## WORK REQUEST
From the entries below, copy out every line with "video" in it.
++++ GIVEN INFORMATION ++++
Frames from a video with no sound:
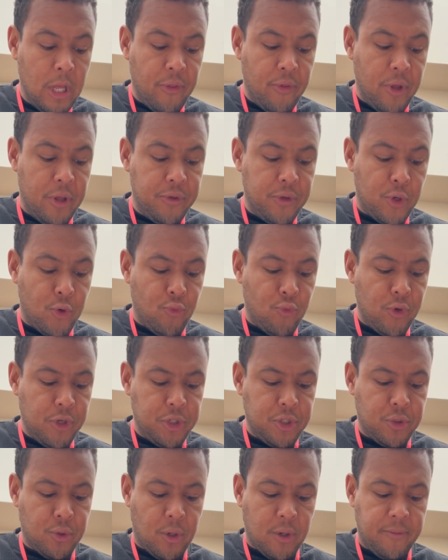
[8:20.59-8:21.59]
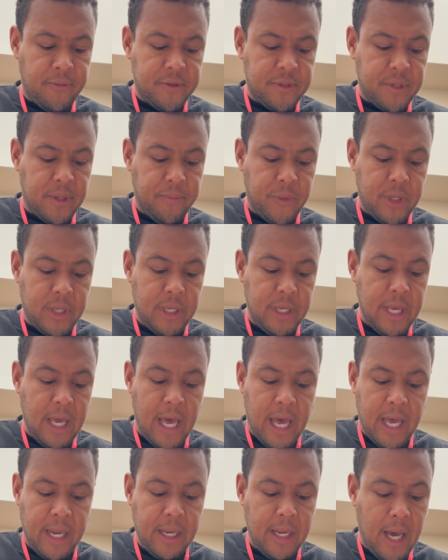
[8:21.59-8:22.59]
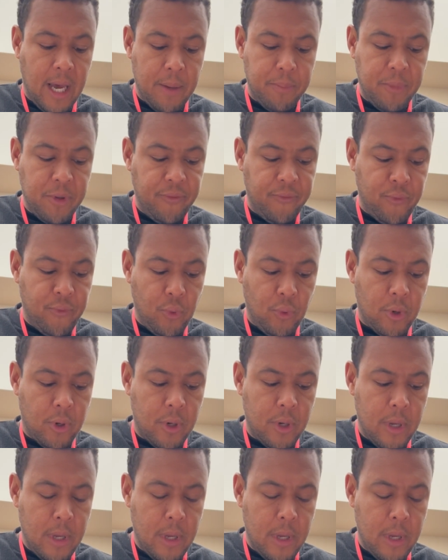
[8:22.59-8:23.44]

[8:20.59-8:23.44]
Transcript: Then the Grinch thought of something he had not before.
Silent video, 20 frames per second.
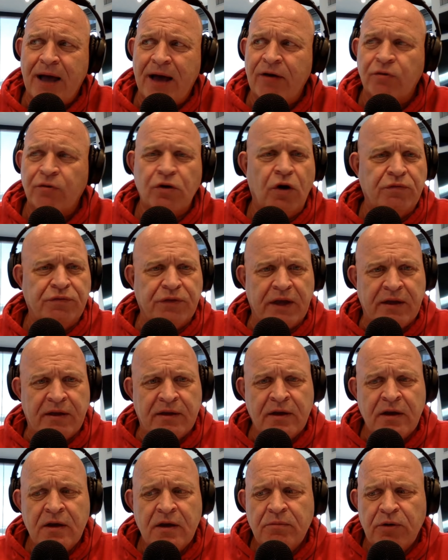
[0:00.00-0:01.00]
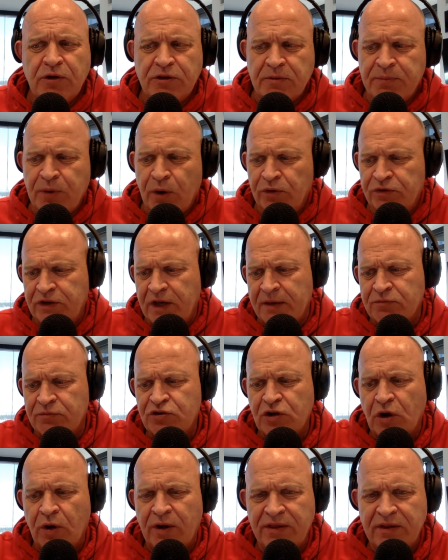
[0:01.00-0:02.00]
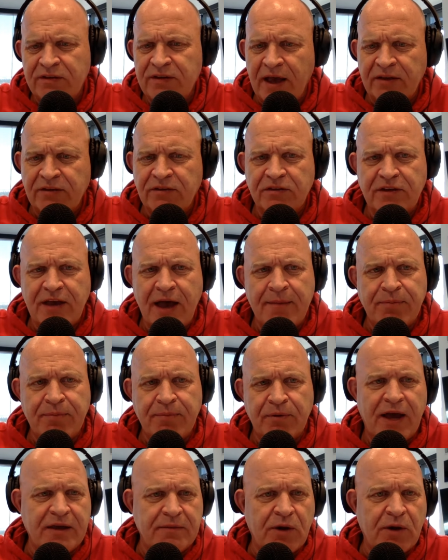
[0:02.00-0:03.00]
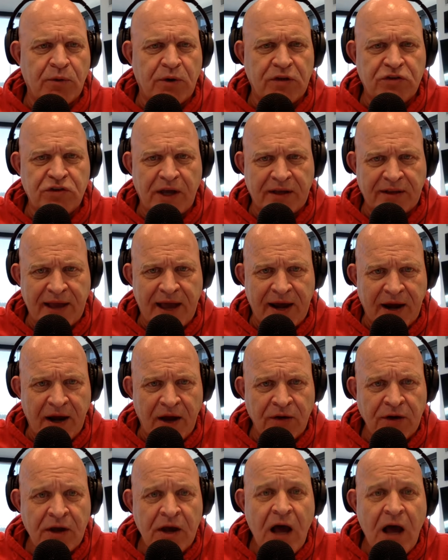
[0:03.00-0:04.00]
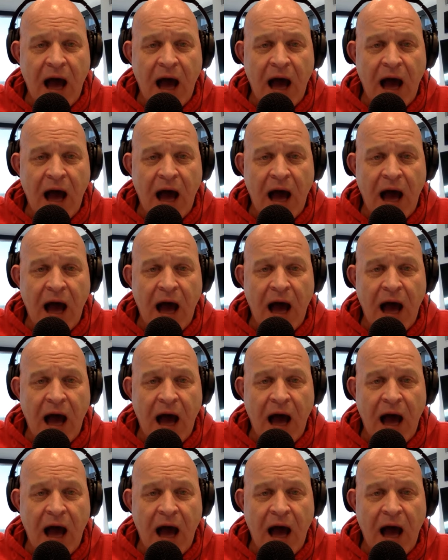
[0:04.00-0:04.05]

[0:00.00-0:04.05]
I don't know if they put the post-game show on the Texans app or not. You may want to check that out.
++++
## EXERCISE SOLUTION
Frames from a video with no sound:
Silent video, 20 frames per second.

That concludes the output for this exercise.